> **Input for this task**:
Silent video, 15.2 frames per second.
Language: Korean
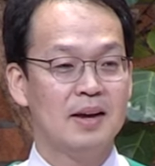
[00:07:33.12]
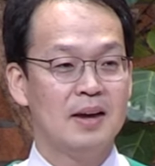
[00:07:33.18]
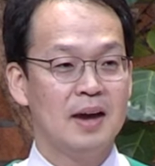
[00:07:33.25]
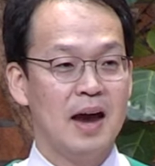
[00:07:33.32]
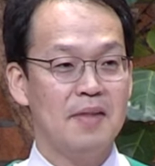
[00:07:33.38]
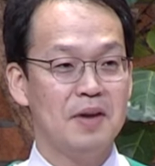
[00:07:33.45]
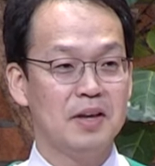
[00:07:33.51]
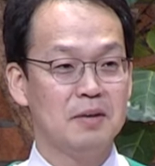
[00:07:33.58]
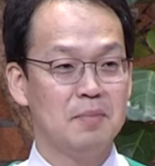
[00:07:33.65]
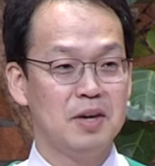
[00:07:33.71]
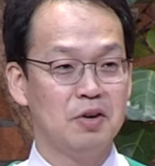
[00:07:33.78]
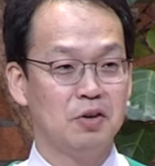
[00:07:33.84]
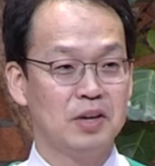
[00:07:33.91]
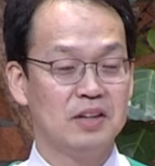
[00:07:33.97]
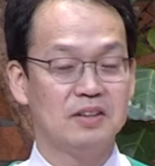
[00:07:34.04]
하나님의
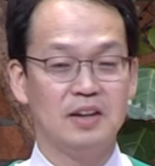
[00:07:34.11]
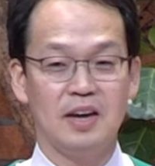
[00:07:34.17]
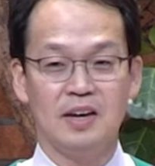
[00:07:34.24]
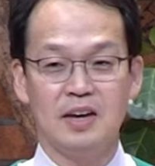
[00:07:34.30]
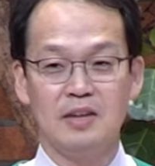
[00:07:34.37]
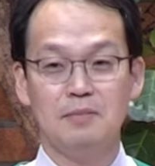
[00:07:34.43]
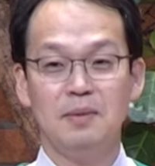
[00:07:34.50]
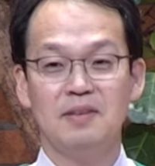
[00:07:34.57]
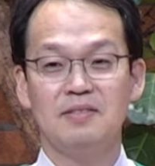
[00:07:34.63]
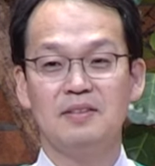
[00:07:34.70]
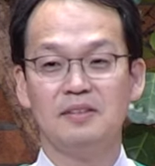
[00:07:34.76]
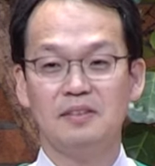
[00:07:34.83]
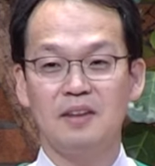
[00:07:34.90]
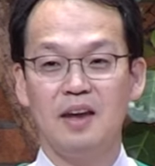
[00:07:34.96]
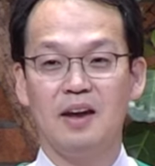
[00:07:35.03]
영이 그에게
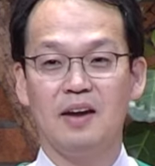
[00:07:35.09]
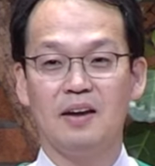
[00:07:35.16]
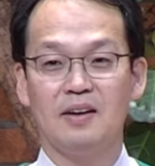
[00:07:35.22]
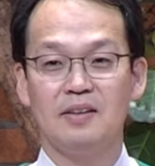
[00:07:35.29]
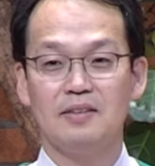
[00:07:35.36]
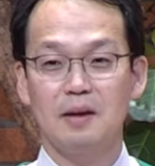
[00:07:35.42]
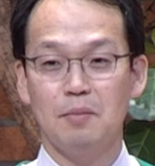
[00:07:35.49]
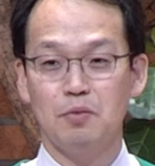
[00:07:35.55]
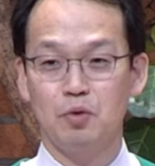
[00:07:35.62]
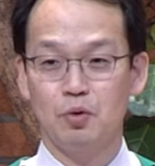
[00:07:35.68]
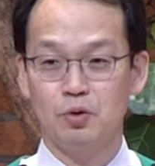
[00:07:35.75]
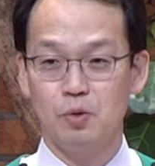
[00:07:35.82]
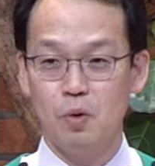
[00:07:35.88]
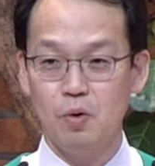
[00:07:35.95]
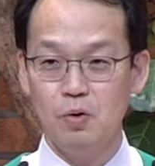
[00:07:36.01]
임했을 때
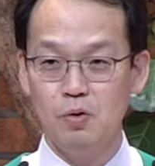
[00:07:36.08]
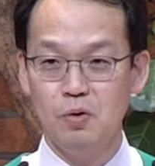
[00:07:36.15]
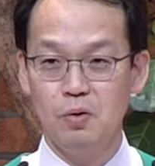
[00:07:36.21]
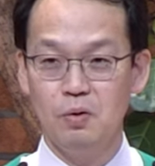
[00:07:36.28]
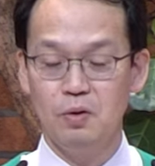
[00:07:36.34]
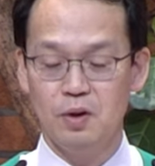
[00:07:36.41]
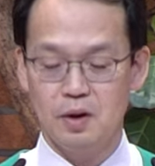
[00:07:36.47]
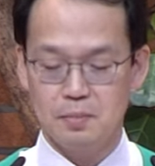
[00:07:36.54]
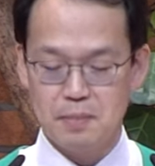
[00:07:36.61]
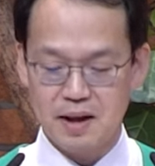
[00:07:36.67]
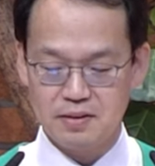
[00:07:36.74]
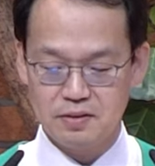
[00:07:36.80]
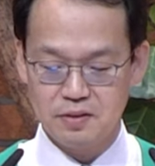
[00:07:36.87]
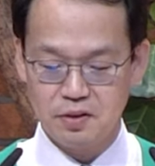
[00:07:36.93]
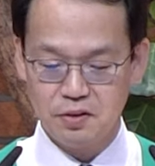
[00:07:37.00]
삼손은 홀로
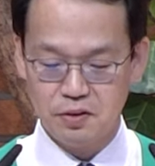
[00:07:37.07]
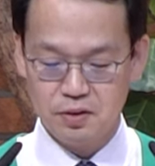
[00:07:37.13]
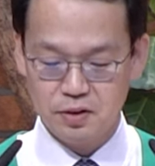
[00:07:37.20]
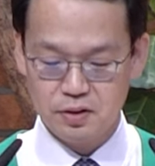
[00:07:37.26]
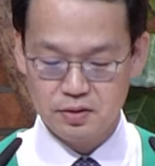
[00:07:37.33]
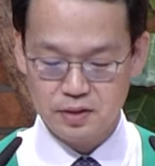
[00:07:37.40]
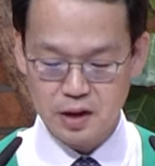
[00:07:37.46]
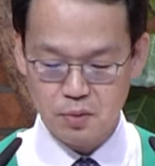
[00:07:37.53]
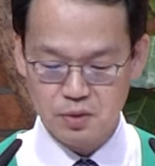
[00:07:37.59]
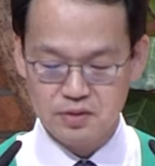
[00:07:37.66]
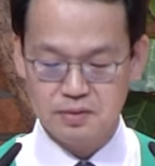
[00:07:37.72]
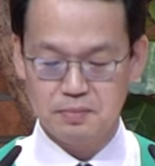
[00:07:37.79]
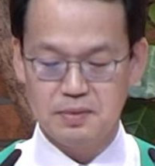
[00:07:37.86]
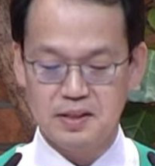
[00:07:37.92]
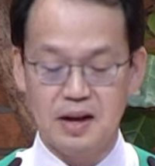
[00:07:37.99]
맞서
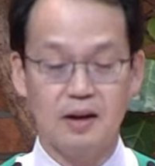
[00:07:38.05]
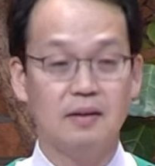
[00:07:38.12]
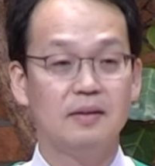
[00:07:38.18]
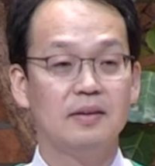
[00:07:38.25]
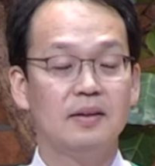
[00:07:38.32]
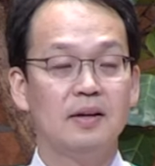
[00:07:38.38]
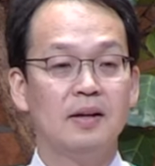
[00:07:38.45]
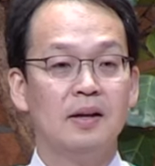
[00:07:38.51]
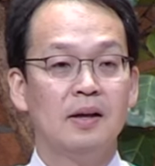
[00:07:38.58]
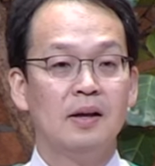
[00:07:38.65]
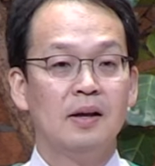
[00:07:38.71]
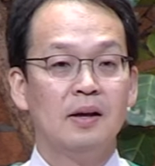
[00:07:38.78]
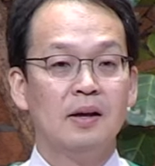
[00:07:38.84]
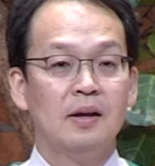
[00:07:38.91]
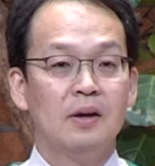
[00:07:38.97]
싸웠습니다.
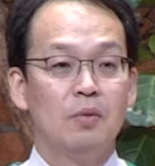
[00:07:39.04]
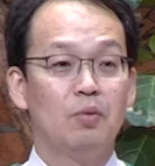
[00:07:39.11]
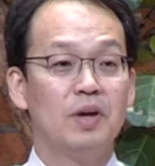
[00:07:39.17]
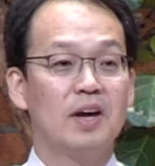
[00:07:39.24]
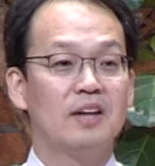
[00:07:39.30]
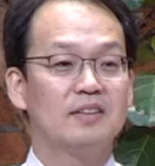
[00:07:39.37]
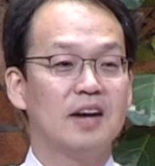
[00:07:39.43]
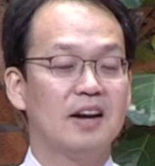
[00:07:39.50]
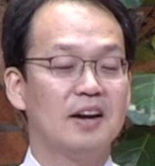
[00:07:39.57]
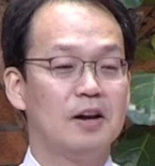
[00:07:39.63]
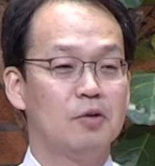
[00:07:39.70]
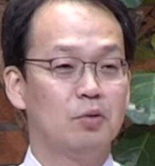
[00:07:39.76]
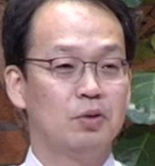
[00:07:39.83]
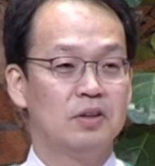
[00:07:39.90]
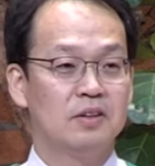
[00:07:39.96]
우리가 잘
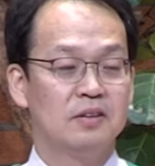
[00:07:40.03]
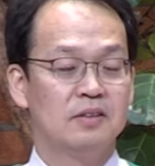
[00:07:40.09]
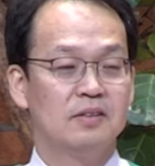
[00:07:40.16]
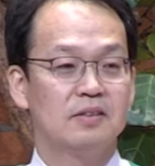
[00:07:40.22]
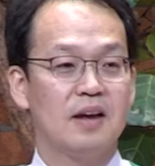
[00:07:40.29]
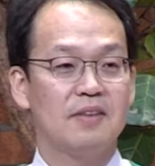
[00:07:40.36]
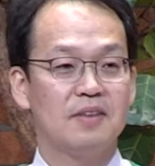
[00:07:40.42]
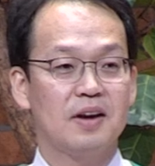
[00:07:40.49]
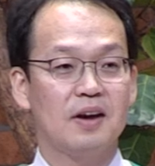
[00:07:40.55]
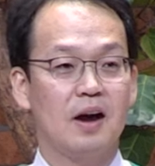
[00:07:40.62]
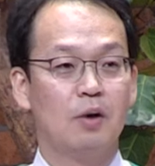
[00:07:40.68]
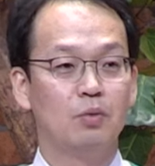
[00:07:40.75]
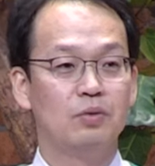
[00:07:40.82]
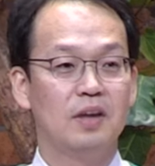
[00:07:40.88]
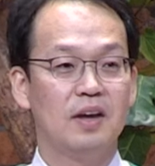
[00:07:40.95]
알고 있는 사사
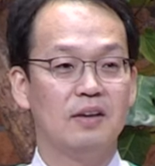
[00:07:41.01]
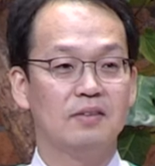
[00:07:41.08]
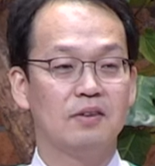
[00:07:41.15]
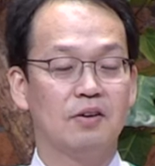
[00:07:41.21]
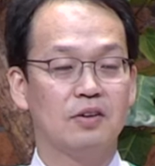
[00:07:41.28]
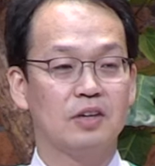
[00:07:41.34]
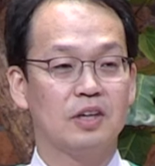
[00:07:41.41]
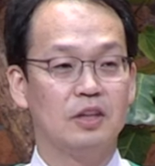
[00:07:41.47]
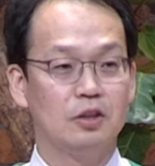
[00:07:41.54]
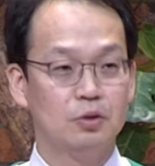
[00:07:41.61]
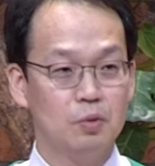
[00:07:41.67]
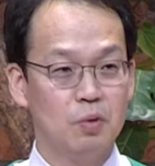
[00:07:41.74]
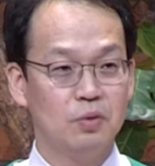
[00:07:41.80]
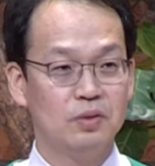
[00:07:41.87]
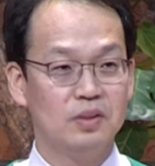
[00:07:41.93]
가운데에서
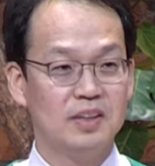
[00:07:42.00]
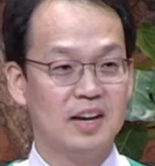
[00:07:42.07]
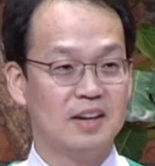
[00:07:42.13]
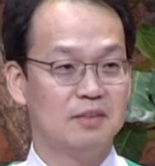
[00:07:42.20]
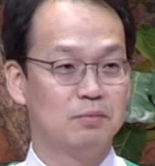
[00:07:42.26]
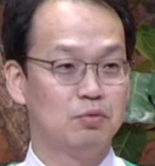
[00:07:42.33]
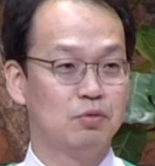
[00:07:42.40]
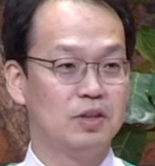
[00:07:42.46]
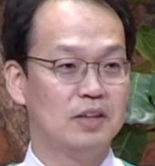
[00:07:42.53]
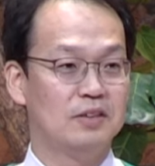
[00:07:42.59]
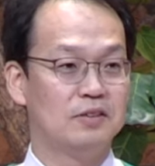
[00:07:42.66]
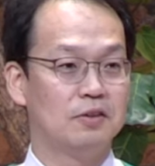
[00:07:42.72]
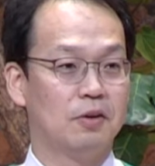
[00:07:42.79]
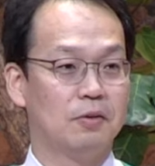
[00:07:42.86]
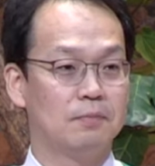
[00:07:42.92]
기드온이라는 분이
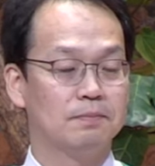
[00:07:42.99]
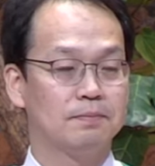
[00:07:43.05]
있죠.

> **Work task**: Please retype exactly the lines from the one containing "[00:07:41.34]" to the last line of the records above, both included, without any pictures.

> **Task answer**:
[00:07:41.34]
[00:07:41.41]
[00:07:41.47]
[00:07:41.54]
[00:07:41.61]
[00:07:41.67]
[00:07:41.74]
[00:07:41.80]
[00:07:41.87]
[00:07:41.93]
가운데에서
[00:07:42.00]
[00:07:42.07]
[00:07:42.13]
[00:07:42.20]
[00:07:42.26]
[00:07:42.33]
[00:07:42.40]
[00:07:42.46]
[00:07:42.53]
[00:07:42.59]
[00:07:42.66]
[00:07:42.72]
[00:07:42.79]
[00:07:42.86]
[00:07:42.92]
기드온이라는 분이
[00:07:42.99]
[00:07:43.05]
있죠.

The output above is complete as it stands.